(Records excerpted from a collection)
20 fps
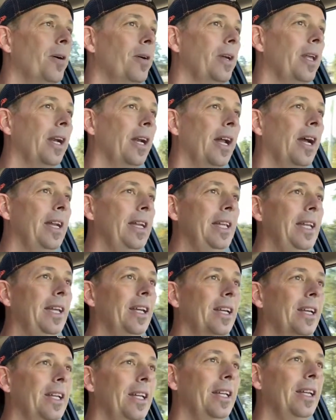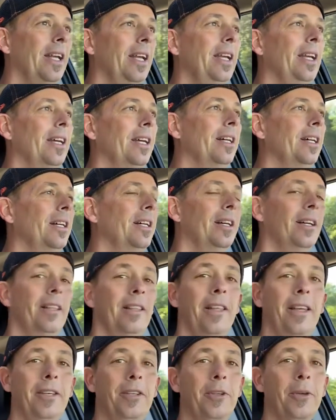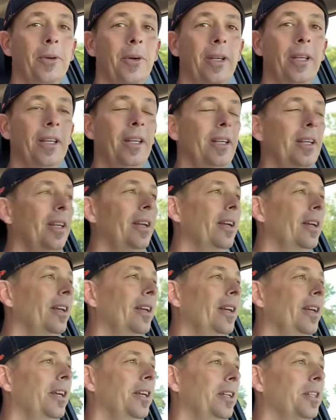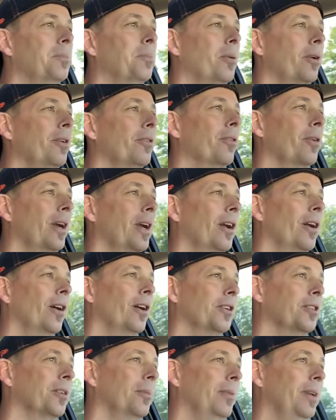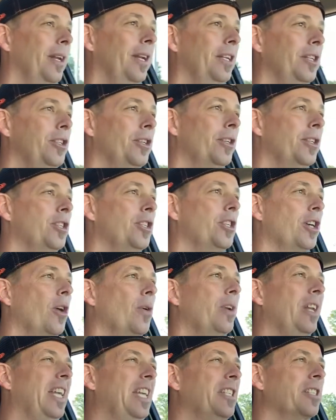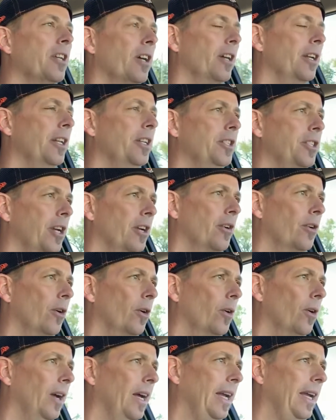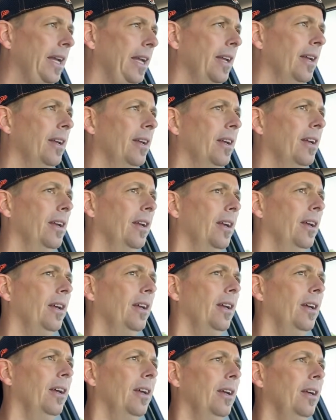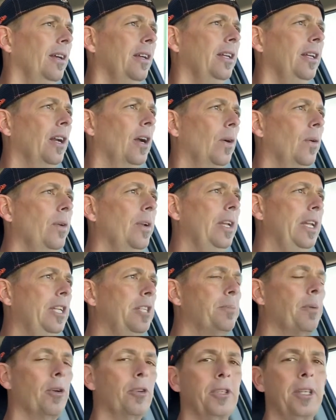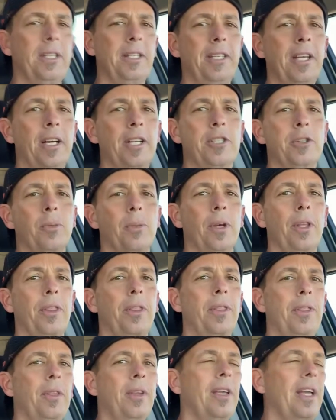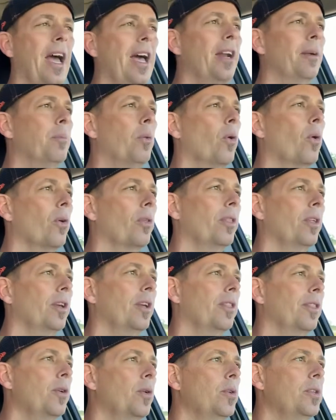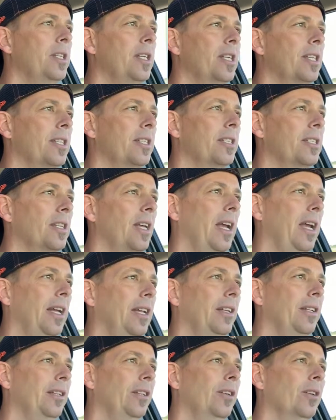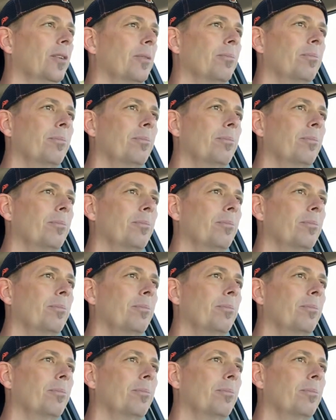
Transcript: get an idea and they do it, it's pretty freaking awesome. And it should show Nissan in general, hey, Nismo's in touch with kind of more of the enthusiasts, and you're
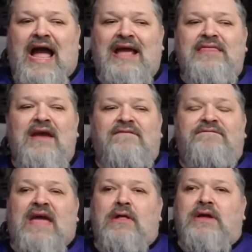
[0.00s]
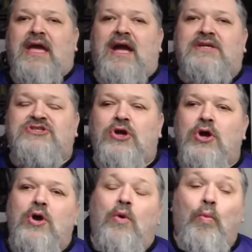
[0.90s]
I think Failcast
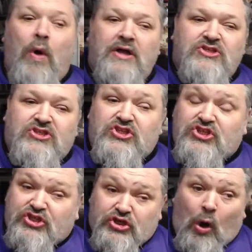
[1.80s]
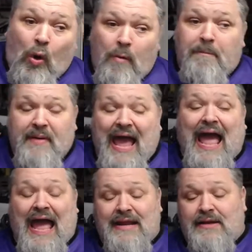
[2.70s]
was so
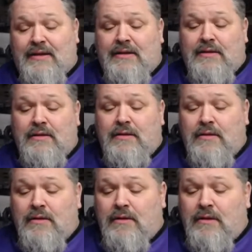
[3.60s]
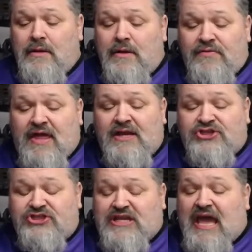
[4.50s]
bad that it
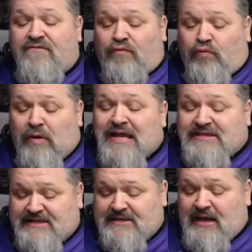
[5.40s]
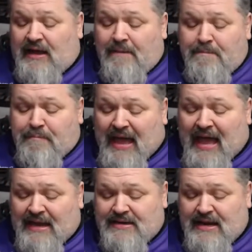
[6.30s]
just gave Resin a
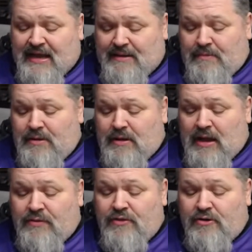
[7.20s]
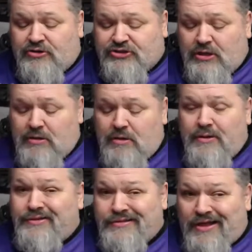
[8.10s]
bad name. And there's
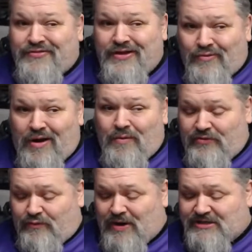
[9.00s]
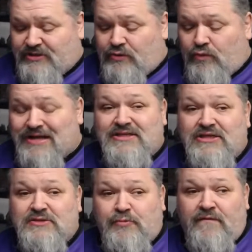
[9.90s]
nothing wrong with Resin. Resin
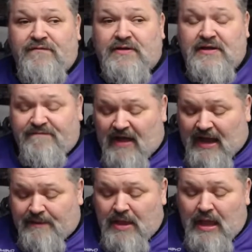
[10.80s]
is perfectly fine.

* _Your goal_
Repeat the records above verbatim, with no pictures in the result.

* _Output of the task_
20 fps
Transcript: get an idea and they do it, it's pretty freaking awesome. And it should show Nissan in general, hey, Nismo's in touch with kind of more of the enthusiasts, and you're
[0.00s]
[0.90s]
I think Failcast
[1.80s]
[2.70s]
was so
[3.60s]
[4.50s]
bad that it
[5.40s]
[6.30s]
just gave Resin a
[7.20s]
[8.10s]
bad name. And there's
[9.00s]
[9.90s]
nothing wrong with Resin. Resin
[10.80s]
is perfectly fine.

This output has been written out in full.